**Record excerpts:**
◇ ◇ ◇ ◇ ◇

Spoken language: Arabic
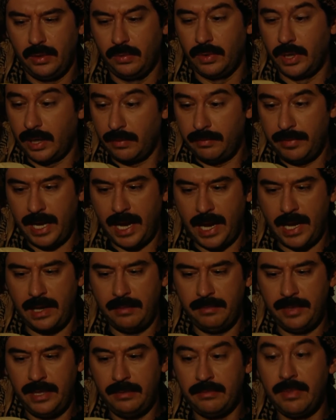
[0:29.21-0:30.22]
والرب
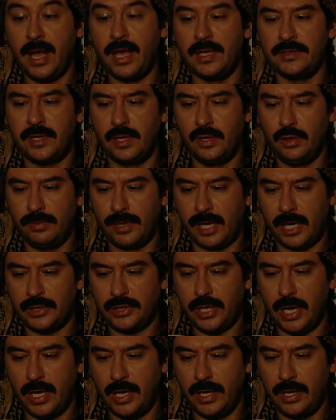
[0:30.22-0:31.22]
العالمين ما اذله
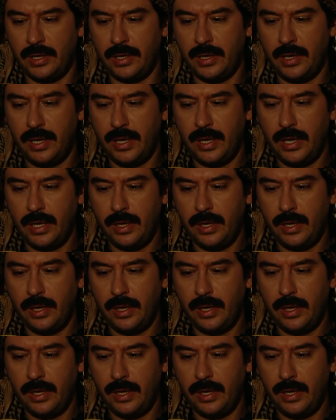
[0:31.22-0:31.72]
بالرجعه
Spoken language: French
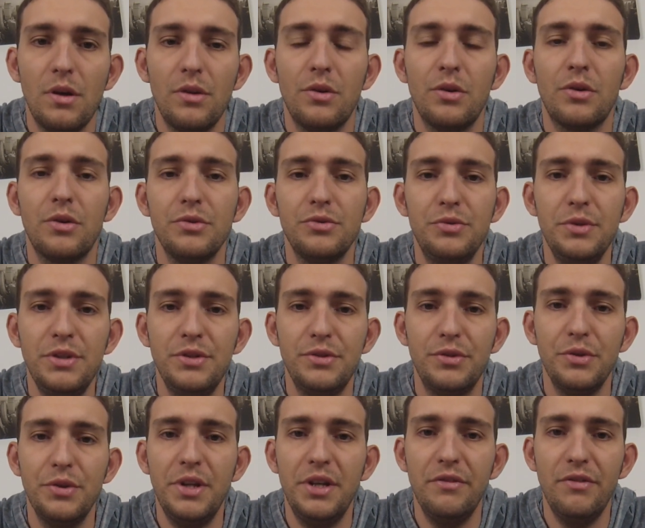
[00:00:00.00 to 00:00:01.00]
Donc ensuite,
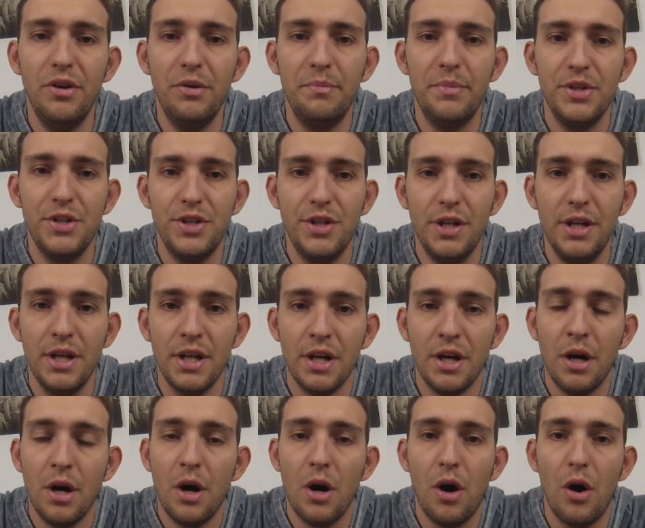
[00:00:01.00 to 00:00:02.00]
ceux qui veulent pêcher
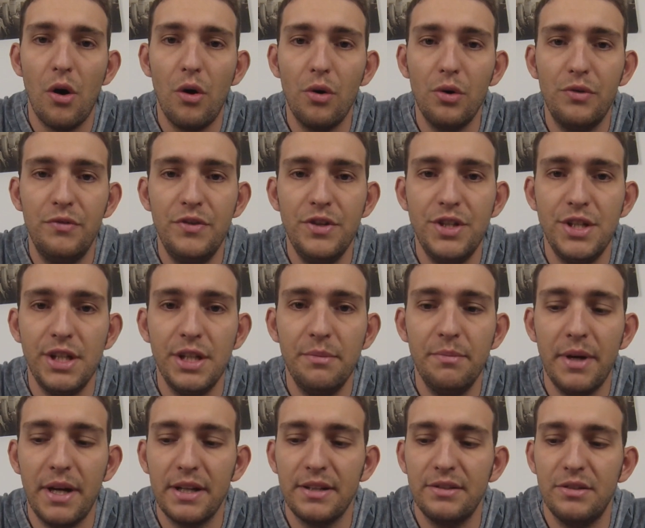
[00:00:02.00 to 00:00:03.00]
en rock fishing,
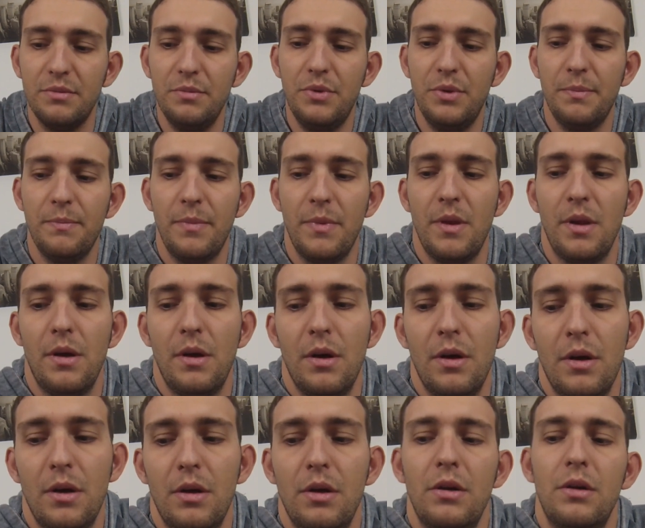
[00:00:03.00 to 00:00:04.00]
par exemple,
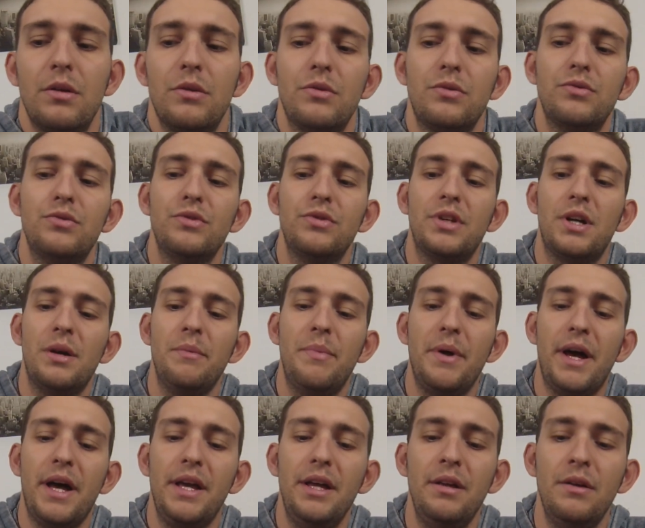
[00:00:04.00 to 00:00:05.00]
donc ce sera
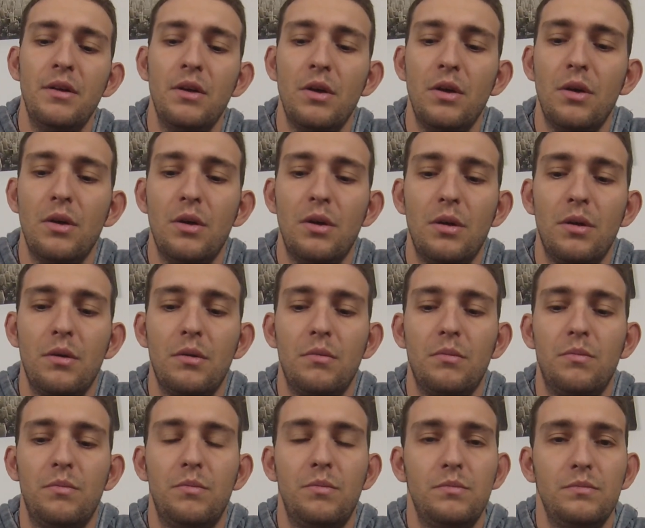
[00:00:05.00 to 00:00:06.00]
pareil,
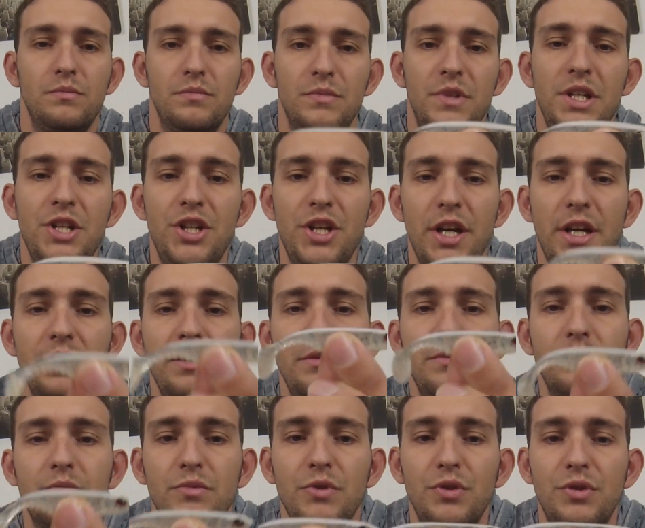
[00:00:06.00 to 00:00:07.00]
des shads
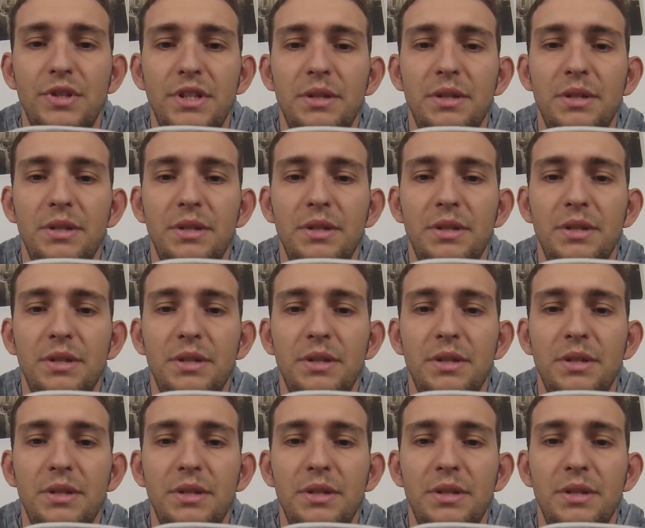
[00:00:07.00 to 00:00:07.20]
de ce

◇ ◇ ◇ ◇ ◇

**What the task asks:** Repeat every entry exactly. Do not include the pictures.

**Task response:**
Spoken language: Arabic
[0:29.21-0:30.22]
والرب
[0:30.22-0:31.22]
العالمين ما اذله
[0:31.22-0:31.72]
بالرجعه
Spoken language: French
[00:00:00.00 to 00:00:01.00]
Donc ensuite,
[00:00:01.00 to 00:00:02.00]
ceux qui veulent pêcher
[00:00:02.00 to 00:00:03.00]
en rock fishing,
[00:00:03.00 to 00:00:04.00]
par exemple,
[00:00:04.00 to 00:00:05.00]
donc ce sera
[00:00:05.00 to 00:00:06.00]
pareil,
[00:00:06.00 to 00:00:07.00]
des shads
[00:00:07.00 to 00:00:07.20]
de ce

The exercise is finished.